The spec page links to forum threads where interested parties can discuss issues in the spec. There aren’t many comments but the ones that exist seem to revolve around the codec’s articial resolution limitations. For my part, I wonder about how to encapsulate it into a container format for transport. The format specifies a sequence header that is 96 bits (12 bytes) in length, though there are provisions for (currently unused) extended data as well as free-form user data. The sequence header would be categorized as extradata in an AVI file or in a MOV file’s video stsd atom. Successive frames should be straightforward to store in a container format since the coding method only seems to employ intra-and inter-frames. Each frame begins with a header which specifies a 37-bit timestamp in reference to a 90 kHz clock. This allows for a recording that’s just over 1 week in length. It’s also one of those highly redundant items if this format were to be stuffed in a more generalized container format.
Anyway, the main video algorithm uses arithmetic and Golomb coding for its entropy coding; 8×8 pixel macroblocks which can either be an entire block unto themselves or subdivided into 4 4×4 sub-blocks; colorspace is YUV 4:2:0 planar; specifies bit-exact 2×2, 4×4, and 8×8 transforms and quantization procedures; spacial prediction using left, top-left, top, and top-right blocks; precisely-specified 1/4-pel motion compensation. All in all, it appears relatively simple; the 0.91 spec (annexes and all) weighs in at a mere 96 pages.
Naturally, there are no reference implementations or samples available. This got me to wondering about how one goes about creating a reference implementation of a codec (or a production implementation, for that matter). The encoder needs to come first so that it can generate samples. Only then can a decoder be written. Ideally, the initial encoder and decoder should be 2 totally different programs, written by 2 different people, though hopefully working closely together (speedy communication helps). There is wisdom in the FFmpeg community about not basing the primary encoder and decoder on the same base library after we reverse engineered one of the Real video codecs and found a fairly obvious bug that occurred in both sides of the codec.
I think I know one way to ensure that the encoder and decoder don’t share any pieces– write them in different computer languages.

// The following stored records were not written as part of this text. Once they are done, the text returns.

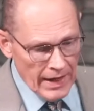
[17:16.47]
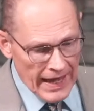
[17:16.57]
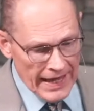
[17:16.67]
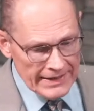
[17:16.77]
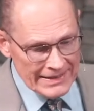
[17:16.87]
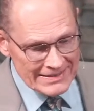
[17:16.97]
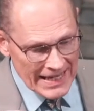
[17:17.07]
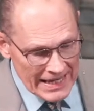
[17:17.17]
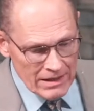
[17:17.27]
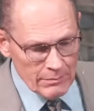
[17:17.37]
And his
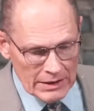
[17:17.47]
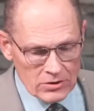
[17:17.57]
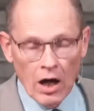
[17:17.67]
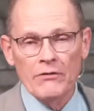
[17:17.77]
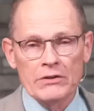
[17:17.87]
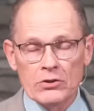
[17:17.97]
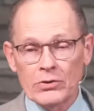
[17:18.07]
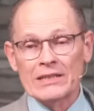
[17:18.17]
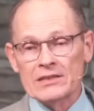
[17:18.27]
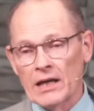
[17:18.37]
enemies often
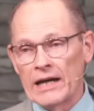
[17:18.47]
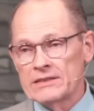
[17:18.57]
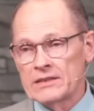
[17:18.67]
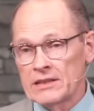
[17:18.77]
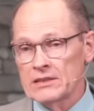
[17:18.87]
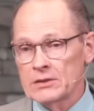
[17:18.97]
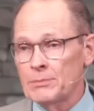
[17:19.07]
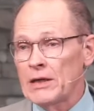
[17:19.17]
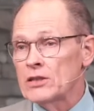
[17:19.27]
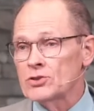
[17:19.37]
criticized his
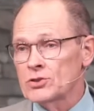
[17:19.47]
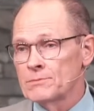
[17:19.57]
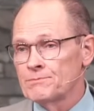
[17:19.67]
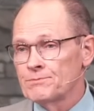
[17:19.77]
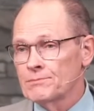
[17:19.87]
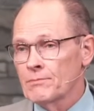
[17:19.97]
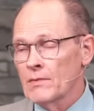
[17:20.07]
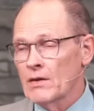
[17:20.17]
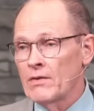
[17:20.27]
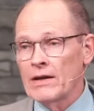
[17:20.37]
speech.
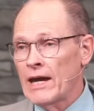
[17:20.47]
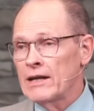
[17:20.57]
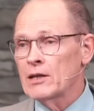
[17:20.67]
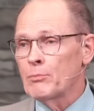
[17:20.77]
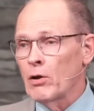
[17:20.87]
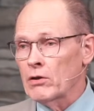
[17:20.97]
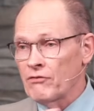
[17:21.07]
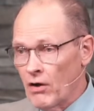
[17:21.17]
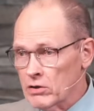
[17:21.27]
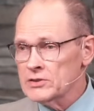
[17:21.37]
They hated Paul. The
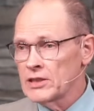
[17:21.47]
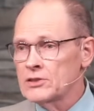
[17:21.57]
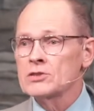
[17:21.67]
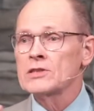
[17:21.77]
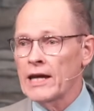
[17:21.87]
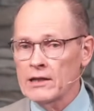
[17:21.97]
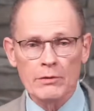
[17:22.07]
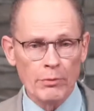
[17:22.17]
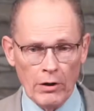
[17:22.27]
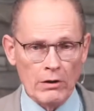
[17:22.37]
false teachers
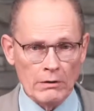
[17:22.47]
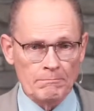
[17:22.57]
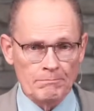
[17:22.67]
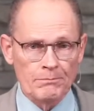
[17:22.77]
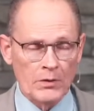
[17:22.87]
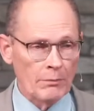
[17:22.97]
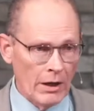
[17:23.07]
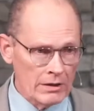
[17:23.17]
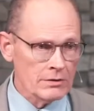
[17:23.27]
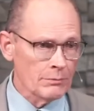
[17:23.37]
hated Paul, the
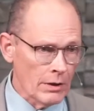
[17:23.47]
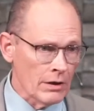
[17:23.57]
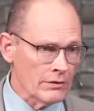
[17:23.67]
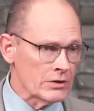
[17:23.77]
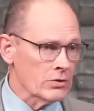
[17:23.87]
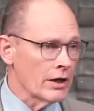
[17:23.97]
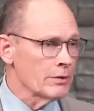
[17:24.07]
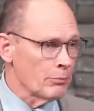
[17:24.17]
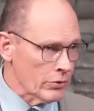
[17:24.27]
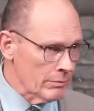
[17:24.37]
Apostle Paul, and they tried to
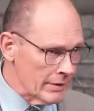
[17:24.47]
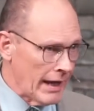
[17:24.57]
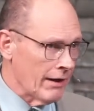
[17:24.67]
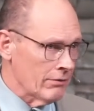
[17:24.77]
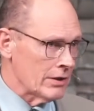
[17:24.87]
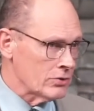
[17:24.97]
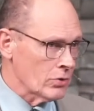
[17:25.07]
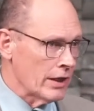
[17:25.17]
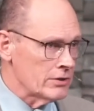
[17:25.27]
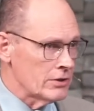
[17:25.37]
put him down. They
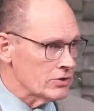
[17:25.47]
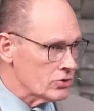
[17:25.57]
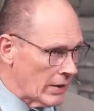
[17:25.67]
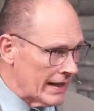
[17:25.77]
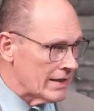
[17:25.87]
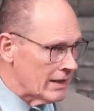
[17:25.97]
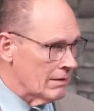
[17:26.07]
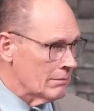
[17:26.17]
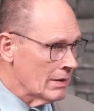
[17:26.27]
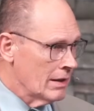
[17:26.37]
tried to discredit
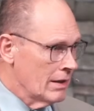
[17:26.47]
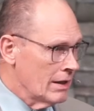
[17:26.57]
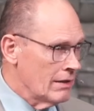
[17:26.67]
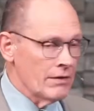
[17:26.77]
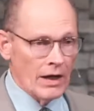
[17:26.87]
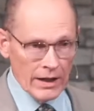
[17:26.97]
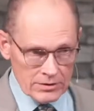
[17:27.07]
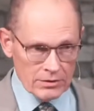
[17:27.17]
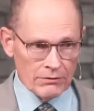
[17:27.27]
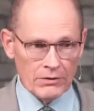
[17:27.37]
him in the
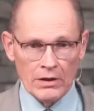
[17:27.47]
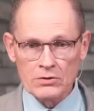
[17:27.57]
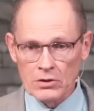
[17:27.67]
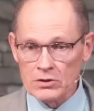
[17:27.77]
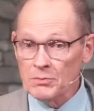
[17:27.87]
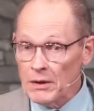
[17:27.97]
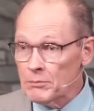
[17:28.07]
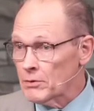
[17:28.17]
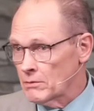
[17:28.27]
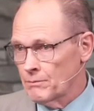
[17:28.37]
eyes of the church
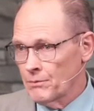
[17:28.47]
people.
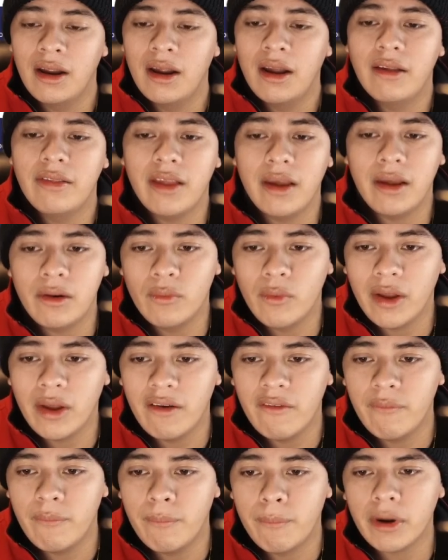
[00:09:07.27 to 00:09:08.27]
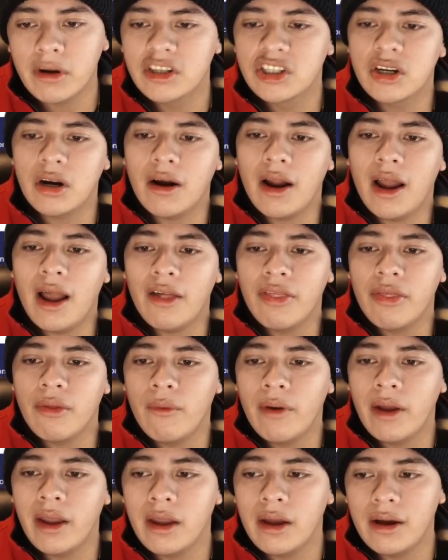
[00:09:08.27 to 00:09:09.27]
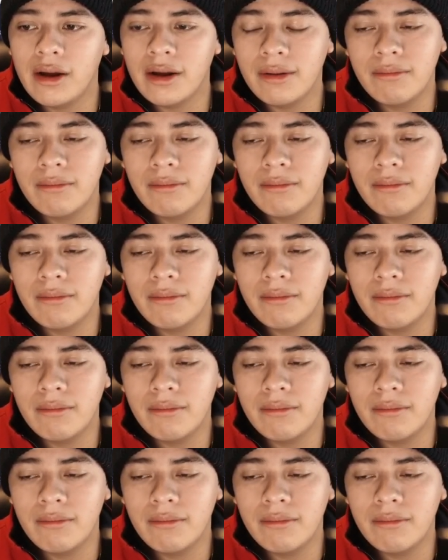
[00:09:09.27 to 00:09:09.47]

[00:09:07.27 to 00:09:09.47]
And then we have Berkshire Hathaway,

I’m still wondering what kind of application would need to record video continuously for up to a week. How about a closed-circuit security camera? With a terabyte drive, it could store video for a week assuming a bitrate of 1.5 Mbits/sec. That’s roughly the same bitrate as the original MPEG-1 standard. If this coding method compresses more efficiently than MPEG-1, this might be a plausible application.